The new addition is expected to solve the overcrowding problem in the county detention center and will be used for state prisoners after the old jail is demolished, according to the county Director of Corrections Weldon McPhail. "When our Phase Two is completed, this place will be comparable to any facility in the country," McPhail said in an interview last week.
McPhail's vision for the Prince George's County Corrections system is a far different one from the county jail history. During the late 1960s and early 1970s, complaints about overcrowded and decaying conditions in th jail led to several prison riots and to criticisms such as those Sheriff Ansell made in 1972 that the jail "was about as inhumane as any tupe of jail can be."
More recently, state prisoners filed a lawsuit last year, charging that inmates in the jail slept on mattresses on the floor in crowded quarters, that their mail was tampered with and that conditions "were so vile as to defy true comprehension by anyone not actually residing within the confines of the Prince George's County Detention Center."
The suit, which was filed against the state in March 1977, was dismissed this June by U.S. District Court Judge Joseph H. Young "for want of prosecution." According to Young's law clerk, Charles Kolb, and court-appointed attorney, Robert D. Clark, the plaintiffs could not be reached by then to file new action in the case.
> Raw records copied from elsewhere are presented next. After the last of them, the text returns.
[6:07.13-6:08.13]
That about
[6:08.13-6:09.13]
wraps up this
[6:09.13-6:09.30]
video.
Under Maryland law, Kolb said, any suit pending for more than 12 months with no action by either party can be dismissed on the grounds that nothing had happened to advance the case.
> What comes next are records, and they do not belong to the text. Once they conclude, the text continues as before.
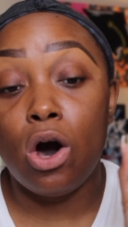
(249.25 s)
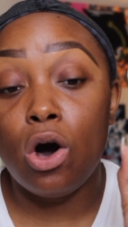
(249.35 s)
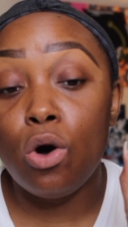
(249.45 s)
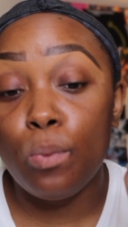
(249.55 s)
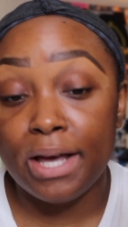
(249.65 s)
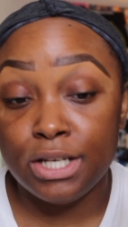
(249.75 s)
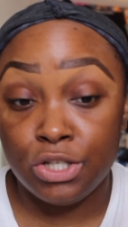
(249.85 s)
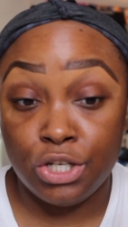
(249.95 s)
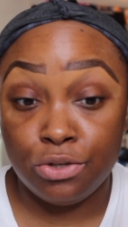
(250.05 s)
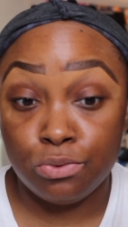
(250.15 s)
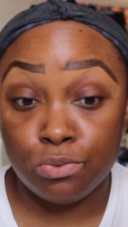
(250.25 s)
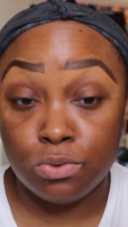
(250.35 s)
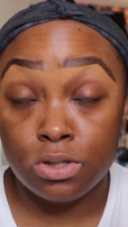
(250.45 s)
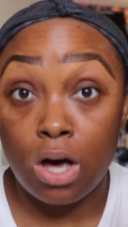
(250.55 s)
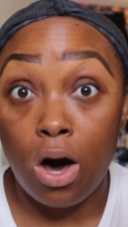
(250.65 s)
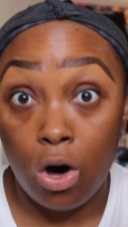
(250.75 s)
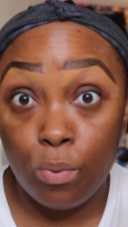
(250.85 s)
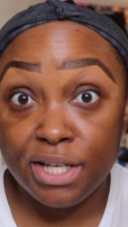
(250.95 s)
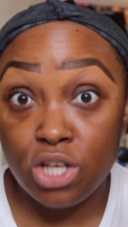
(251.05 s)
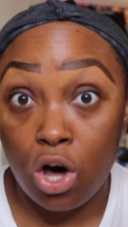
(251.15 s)
always use,
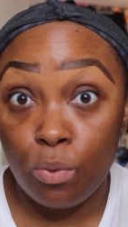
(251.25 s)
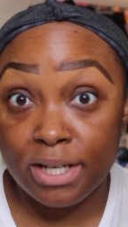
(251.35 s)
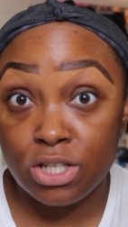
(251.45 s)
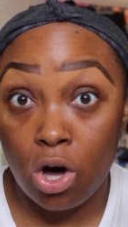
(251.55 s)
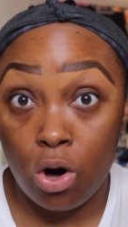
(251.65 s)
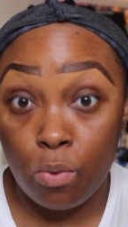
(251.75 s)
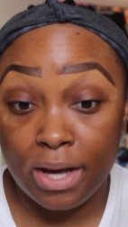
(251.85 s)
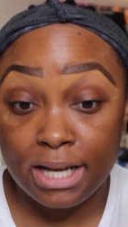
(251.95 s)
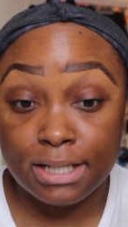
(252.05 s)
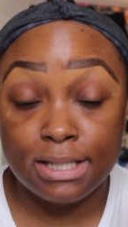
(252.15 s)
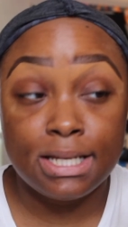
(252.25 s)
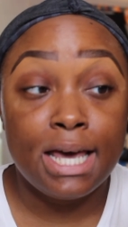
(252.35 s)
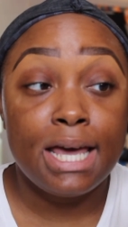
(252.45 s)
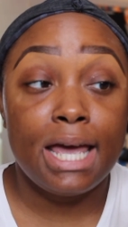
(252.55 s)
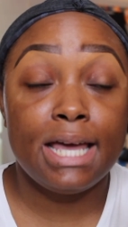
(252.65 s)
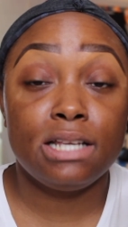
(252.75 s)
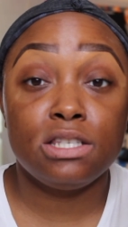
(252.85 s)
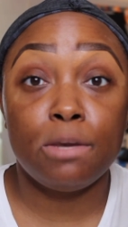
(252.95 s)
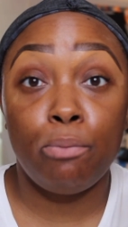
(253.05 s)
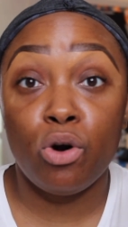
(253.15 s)
always,
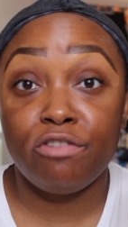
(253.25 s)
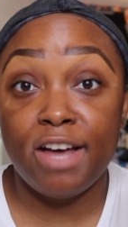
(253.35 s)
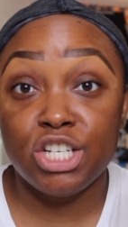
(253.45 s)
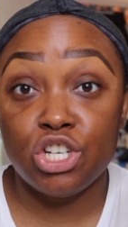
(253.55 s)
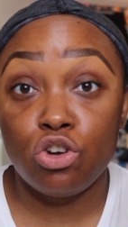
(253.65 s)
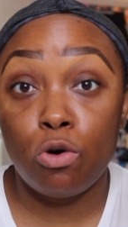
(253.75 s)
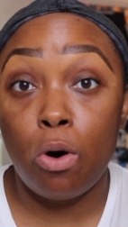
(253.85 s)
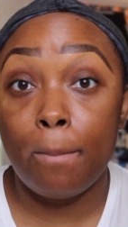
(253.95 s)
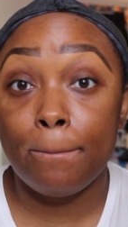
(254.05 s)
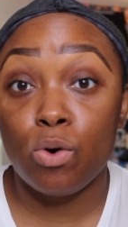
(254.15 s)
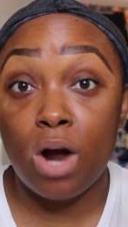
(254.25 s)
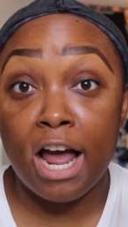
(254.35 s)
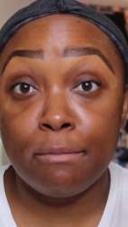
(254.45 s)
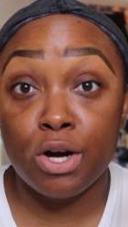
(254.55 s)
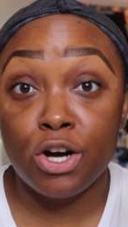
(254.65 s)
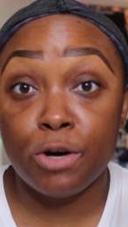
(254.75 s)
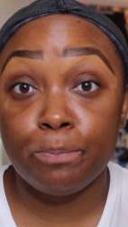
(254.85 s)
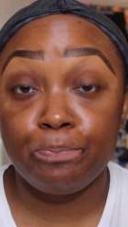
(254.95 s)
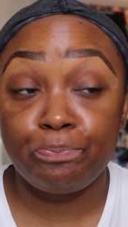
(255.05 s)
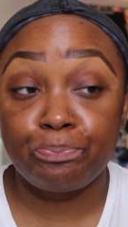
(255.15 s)
is the POREfessional primer.
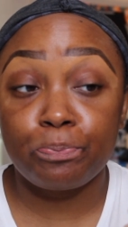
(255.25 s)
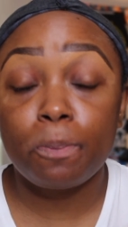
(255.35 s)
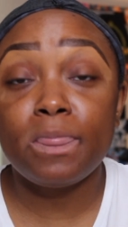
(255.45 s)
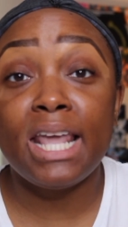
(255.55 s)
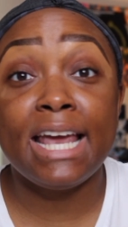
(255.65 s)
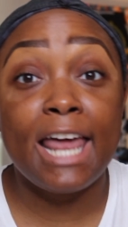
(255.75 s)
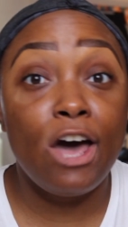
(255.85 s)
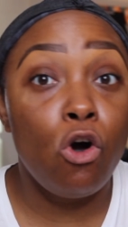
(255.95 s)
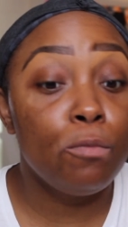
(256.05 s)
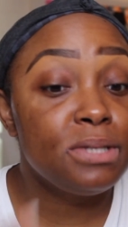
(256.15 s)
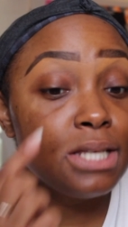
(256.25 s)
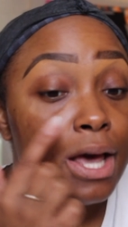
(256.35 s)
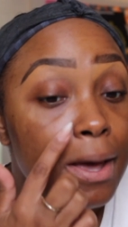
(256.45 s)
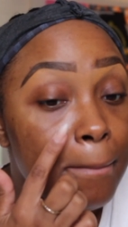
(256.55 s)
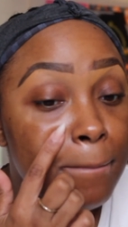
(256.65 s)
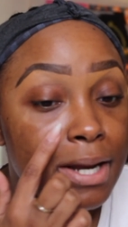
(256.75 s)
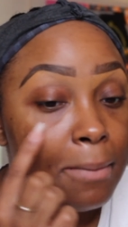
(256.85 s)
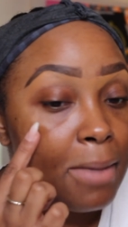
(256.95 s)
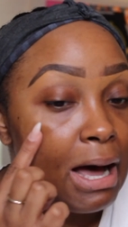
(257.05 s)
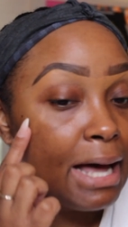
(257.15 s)
It helps
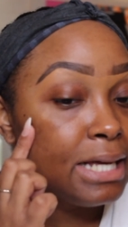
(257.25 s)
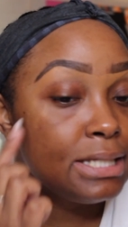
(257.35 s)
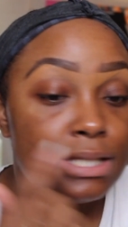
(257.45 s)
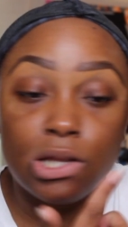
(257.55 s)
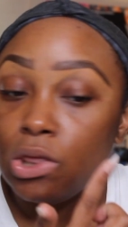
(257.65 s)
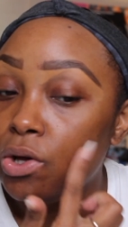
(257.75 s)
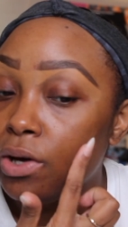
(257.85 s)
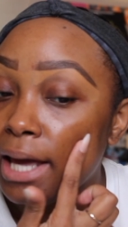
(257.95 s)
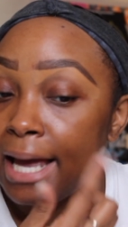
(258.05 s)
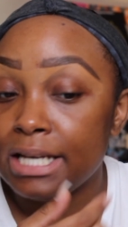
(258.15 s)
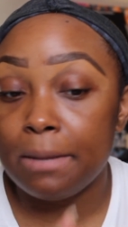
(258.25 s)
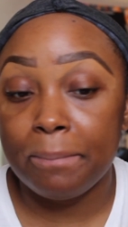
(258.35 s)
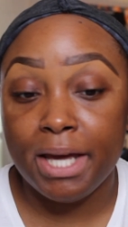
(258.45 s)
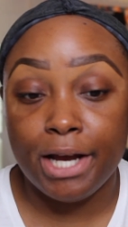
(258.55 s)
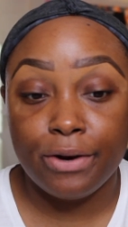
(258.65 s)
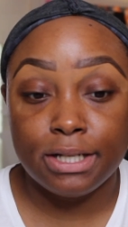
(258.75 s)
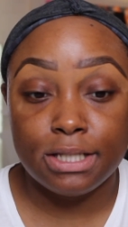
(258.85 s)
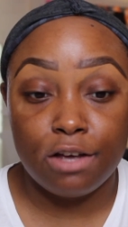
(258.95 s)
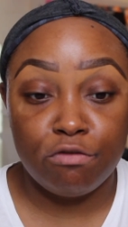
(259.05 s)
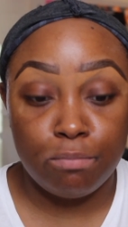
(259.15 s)
minimize the look and
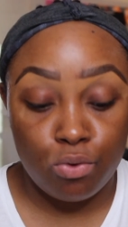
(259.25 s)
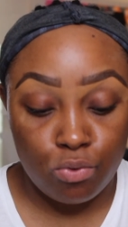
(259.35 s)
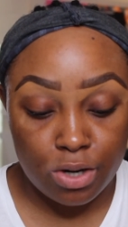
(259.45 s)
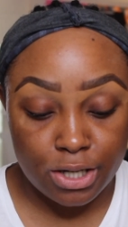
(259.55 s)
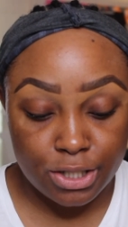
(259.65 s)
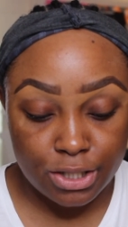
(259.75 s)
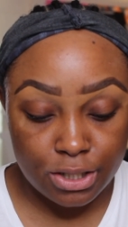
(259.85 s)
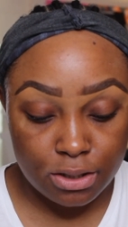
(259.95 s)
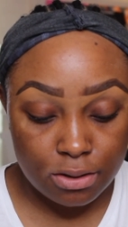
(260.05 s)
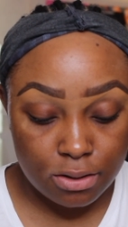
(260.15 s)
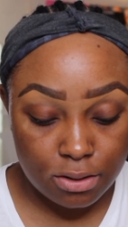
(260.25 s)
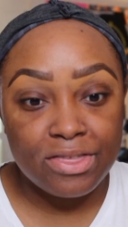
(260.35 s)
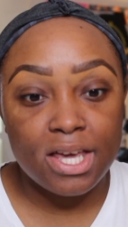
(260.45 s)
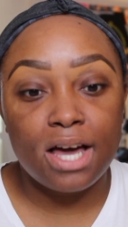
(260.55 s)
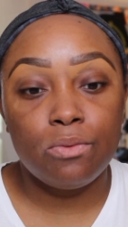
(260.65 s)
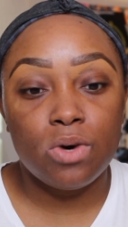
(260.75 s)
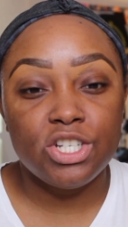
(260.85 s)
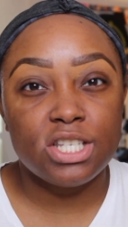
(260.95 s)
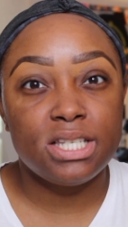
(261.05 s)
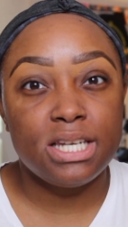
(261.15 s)
appearance of pores. I think I
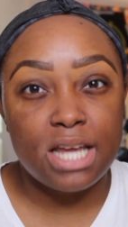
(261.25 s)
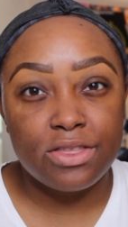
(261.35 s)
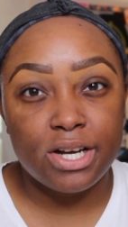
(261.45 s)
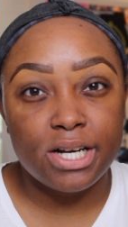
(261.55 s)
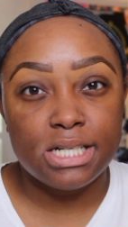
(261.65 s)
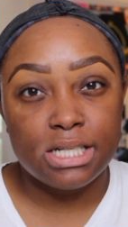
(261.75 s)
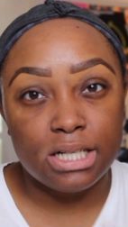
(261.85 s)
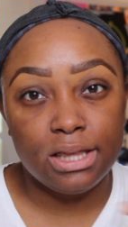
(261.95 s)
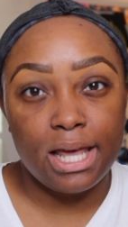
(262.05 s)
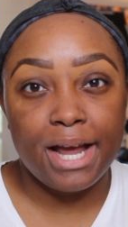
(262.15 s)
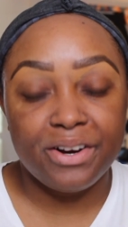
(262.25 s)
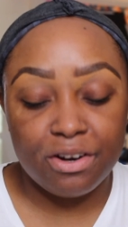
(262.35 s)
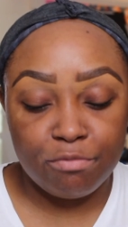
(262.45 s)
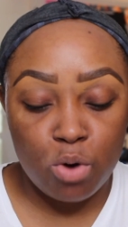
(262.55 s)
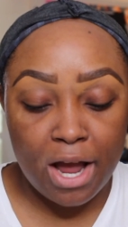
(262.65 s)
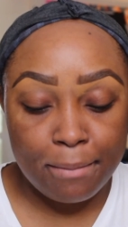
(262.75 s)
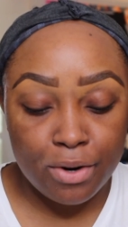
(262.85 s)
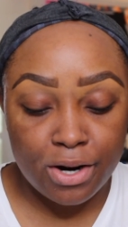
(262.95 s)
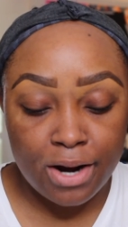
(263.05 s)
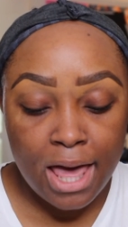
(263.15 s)
want just another layer of
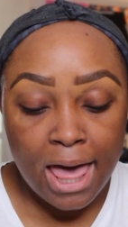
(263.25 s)
primer,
Kolb said that "because all the plaintiffs had been transferred from the detention center," the issues were then "moot." Kolb added, however, that Judge Young visited the detention center in October 1977 and that "most of the inadequancies were remedied."
Clark said he also had visited the detention center and found "improvement. There were some mattresses on the floor in the holding areas and I did see some cells that were overcrowded and bunk beds without sheets and pillows, but constitutional problems did not smack you in the face."
Clark, who is a member of the Maryland State Bar Association Committee on Correctional Reform, said he had "seen worse in Baltimore City where conditions are horrible." Clark said he did not tour the old jail, the source of the complaints in the state prisoners' suit.
McPhail, who became the corrections chief in January in an attempt by County Executive Winfield M. Kelly to "professionalize the correction systems in the county," said that while the detention center is crowded, it is not a "mass of humanity." McPhail said no one is sleeping on the floor but prisoners are sleeping in bunks, "dormitory style," in the center area of cellblocks.
McPhail said the department has hired a recreation specialist to organize daily exercise in the new gymnasium, and the library is "accessible to anyone who desires it." Both areas were cited in th inmates' 1977 lawsuit.
McPhail said the county attempts to provide "a comfortable living arrangement" and he said he meets "regularly with the inmate population to ferret out complaints. We must have one of the few jails (in the country) where people don't complain about food."
McPhail said he has not heard of any lawsuits or formal complaints about the detention centr since he has been with the county. "If we or any institution is not doing what it should, we'll hear about it. You'll get litigation filed against you."
McPhail said he expects to break ground on the new addition and on the Community Adult Rehabilition Center within the next 18 months.
"This is not a perfect society," McPhail said, "but we do know it will get better."